The entire set of lines below should be copied exactly.

Data Block Start

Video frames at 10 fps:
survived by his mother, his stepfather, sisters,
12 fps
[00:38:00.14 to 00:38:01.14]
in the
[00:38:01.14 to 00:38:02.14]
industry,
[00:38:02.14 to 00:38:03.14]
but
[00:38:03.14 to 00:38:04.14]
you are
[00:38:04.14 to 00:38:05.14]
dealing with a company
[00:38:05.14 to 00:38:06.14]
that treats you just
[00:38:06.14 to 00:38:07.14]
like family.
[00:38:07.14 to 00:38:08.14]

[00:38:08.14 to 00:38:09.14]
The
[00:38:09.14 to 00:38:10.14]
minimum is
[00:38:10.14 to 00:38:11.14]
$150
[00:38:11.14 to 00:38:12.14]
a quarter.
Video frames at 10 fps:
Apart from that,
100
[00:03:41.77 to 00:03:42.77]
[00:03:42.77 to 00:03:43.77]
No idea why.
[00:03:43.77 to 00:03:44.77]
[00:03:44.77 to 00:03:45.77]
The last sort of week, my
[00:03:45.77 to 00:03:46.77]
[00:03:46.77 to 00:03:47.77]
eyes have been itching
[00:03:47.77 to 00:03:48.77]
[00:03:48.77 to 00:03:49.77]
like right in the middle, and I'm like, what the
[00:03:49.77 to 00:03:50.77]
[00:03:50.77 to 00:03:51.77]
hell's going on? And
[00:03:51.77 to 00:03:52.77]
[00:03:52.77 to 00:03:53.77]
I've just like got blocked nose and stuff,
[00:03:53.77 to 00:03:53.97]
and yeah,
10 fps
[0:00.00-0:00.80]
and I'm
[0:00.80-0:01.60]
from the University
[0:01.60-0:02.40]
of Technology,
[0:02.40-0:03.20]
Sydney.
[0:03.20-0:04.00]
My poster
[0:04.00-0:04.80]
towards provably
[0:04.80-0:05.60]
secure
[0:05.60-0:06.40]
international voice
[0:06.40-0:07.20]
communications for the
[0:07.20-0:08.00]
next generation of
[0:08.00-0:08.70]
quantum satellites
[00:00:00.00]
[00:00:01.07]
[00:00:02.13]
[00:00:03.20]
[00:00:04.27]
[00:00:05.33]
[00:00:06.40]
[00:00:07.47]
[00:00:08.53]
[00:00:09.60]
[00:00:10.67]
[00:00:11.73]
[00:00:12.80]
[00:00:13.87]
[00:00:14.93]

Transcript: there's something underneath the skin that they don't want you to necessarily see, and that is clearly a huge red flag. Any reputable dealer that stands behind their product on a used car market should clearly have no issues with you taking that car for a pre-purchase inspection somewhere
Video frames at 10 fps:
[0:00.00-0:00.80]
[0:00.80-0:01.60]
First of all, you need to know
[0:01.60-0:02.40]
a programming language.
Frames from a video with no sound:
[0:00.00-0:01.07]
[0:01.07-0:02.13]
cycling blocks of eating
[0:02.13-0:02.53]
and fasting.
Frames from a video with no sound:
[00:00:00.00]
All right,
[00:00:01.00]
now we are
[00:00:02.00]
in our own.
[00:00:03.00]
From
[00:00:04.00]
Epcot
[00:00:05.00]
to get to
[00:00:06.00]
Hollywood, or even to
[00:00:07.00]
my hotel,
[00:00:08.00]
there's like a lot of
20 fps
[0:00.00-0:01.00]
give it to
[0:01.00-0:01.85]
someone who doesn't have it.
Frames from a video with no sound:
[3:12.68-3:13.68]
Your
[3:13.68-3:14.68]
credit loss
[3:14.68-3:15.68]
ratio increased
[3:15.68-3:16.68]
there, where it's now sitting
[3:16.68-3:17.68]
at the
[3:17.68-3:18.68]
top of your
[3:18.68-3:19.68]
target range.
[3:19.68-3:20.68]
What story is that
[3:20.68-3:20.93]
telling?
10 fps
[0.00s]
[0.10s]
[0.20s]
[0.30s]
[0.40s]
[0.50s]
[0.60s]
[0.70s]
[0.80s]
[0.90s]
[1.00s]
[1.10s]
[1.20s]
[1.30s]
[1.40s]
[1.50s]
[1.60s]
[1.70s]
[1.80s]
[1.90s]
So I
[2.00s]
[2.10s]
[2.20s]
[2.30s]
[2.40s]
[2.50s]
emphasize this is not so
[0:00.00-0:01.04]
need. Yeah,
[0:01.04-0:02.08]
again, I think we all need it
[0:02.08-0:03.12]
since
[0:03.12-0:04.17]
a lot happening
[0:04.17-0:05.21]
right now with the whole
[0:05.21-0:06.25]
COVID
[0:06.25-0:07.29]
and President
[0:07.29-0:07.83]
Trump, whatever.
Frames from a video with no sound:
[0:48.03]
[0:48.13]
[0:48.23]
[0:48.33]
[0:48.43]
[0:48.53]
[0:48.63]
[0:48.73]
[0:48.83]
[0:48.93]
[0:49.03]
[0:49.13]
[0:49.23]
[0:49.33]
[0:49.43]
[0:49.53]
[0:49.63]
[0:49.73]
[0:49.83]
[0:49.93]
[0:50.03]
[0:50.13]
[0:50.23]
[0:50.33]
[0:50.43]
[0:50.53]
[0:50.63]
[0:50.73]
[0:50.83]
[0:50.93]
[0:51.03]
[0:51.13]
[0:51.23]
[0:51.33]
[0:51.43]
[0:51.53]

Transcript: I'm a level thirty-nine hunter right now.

Data Block End

**Solution to this task**
Video frames at 10 fps:
survived by his mother, his stepfather, sisters,
12 fps
[00:38:00.14 to 00:38:01.14]
in the
[00:38:01.14 to 00:38:02.14]
industry,
[00:38:02.14 to 00:38:03.14]
but
[00:38:03.14 to 00:38:04.14]
you are
[00:38:04.14 to 00:38:05.14]
dealing with a company
[00:38:05.14 to 00:38:06.14]
that treats you just
[00:38:06.14 to 00:38:07.14]
like family.
[00:38:07.14 to 00:38:08.14]

[00:38:08.14 to 00:38:09.14]
The
[00:38:09.14 to 00:38:10.14]
minimum is
[00:38:10.14 to 00:38:11.14]
$150
[00:38:11.14 to 00:38:12.14]
a quarter.
Video frames at 10 fps:
Apart from that,
100
[00:03:41.77 to 00:03:42.77]
[00:03:42.77 to 00:03:43.77]
No idea why.
[00:03:43.77 to 00:03:44.77]
[00:03:44.77 to 00:03:45.77]
The last sort of week, my
[00:03:45.77 to 00:03:46.77]
[00:03:46.77 to 00:03:47.77]
eyes have been itching
[00:03:47.77 to 00:03:48.77]
[00:03:48.77 to 00:03:49.77]
like right in the middle, and I'm like, what the
[00:03:49.77 to 00:03:50.77]
[00:03:50.77 to 00:03:51.77]
hell's going on? And
[00:03:51.77 to 00:03:52.77]
[00:03:52.77 to 00:03:53.77]
I've just like got blocked nose and stuff,
[00:03:53.77 to 00:03:53.97]
and yeah,
10 fps
[0:00.00-0:00.80]
and I'm
[0:00.80-0:01.60]
from the University
[0:01.60-0:02.40]
of Technology,
[0:02.40-0:03.20]
Sydney.
[0:03.20-0:04.00]
My poster
[0:04.00-0:04.80]
towards provably
[0:04.80-0:05.60]
secure
[0:05.60-0:06.40]
international voice
[0:06.40-0:07.20]
communications for the
[0:07.20-0:08.00]
next generation of
[0:08.00-0:08.70]
quantum satellites
[00:00:00.00]
[00:00:01.07]
[00:00:02.13]
[00:00:03.20]
[00:00:04.27]
[00:00:05.33]
[00:00:06.40]
[00:00:07.47]
[00:00:08.53]
[00:00:09.60]
[00:00:10.67]
[00:00:11.73]
[00:00:12.80]
[00:00:13.87]
[00:00:14.93]

Transcript: there's something underneath the skin that they don't want you to necessarily see, and that is clearly a huge red flag. Any reputable dealer that stands behind their product on a used car market should clearly have no issues with you taking that car for a pre-purchase inspection somewhere
Video frames at 10 fps:
[0:00.00-0:00.80]
[0:00.80-0:01.60]
First of all, you need to know
[0:01.60-0:02.40]
a programming language.
Frames from a video with no sound:
[0:00.00-0:01.07]
[0:01.07-0:02.13]
cycling blocks of eating
[0:02.13-0:02.53]
and fasting.
Frames from a video with no sound:
[00:00:00.00]
All right,
[00:00:01.00]
now we are
[00:00:02.00]
in our own.
[00:00:03.00]
From
[00:00:04.00]
Epcot
[00:00:05.00]
to get to
[00:00:06.00]
Hollywood, or even to
[00:00:07.00]
my hotel,
[00:00:08.00]
there's like a lot of
20 fps
[0:00.00-0:01.00]
give it to
[0:01.00-0:01.85]
someone who doesn't have it.
Frames from a video with no sound:
[3:12.68-3:13.68]
Your
[3:13.68-3:14.68]
credit loss
[3:14.68-3:15.68]
ratio increased
[3:15.68-3:16.68]
there, where it's now sitting
[3:16.68-3:17.68]
at the
[3:17.68-3:18.68]
top of your
[3:18.68-3:19.68]
target range.
[3:19.68-3:20.68]
What story is that
[3:20.68-3:20.93]
telling?
10 fps
[0.00s]
[0.10s]
[0.20s]
[0.30s]
[0.40s]
[0.50s]
[0.60s]
[0.70s]
[0.80s]
[0.90s]
[1.00s]
[1.10s]
[1.20s]
[1.30s]
[1.40s]
[1.50s]
[1.60s]
[1.70s]
[1.80s]
[1.90s]
So I
[2.00s]
[2.10s]
[2.20s]
[2.30s]
[2.40s]
[2.50s]
emphasize this is not so
[0:00.00-0:01.04]
need. Yeah,
[0:01.04-0:02.08]
again, I think we all need it
[0:02.08-0:03.12]
since
[0:03.12-0:04.17]
a lot happening
[0:04.17-0:05.21]
right now with the whole
[0:05.21-0:06.25]
COVID
[0:06.25-0:07.29]
and President
[0:07.29-0:07.83]
Trump, whatever.
Frames from a video with no sound:
[0:48.03]
[0:48.13]
[0:48.23]
[0:48.33]
[0:48.43]
[0:48.53]
[0:48.63]
[0:48.73]
[0:48.83]
[0:48.93]
[0:49.03]
[0:49.13]
[0:49.23]
[0:49.33]
[0:49.43]
[0:49.53]
[0:49.63]
[0:49.73]
[0:49.83]
[0:49.93]
[0:50.03]
[0:50.13]
[0:50.23]
[0:50.33]
[0:50.43]
[0:50.53]
[0:50.63]
[0:50.73]
[0:50.83]
[0:50.93]
[0:51.03]
[0:51.13]
[0:51.23]
[0:51.33]
[0:51.43]
[0:51.53]

Transcript: I'm a level thirty-nine hunter right now.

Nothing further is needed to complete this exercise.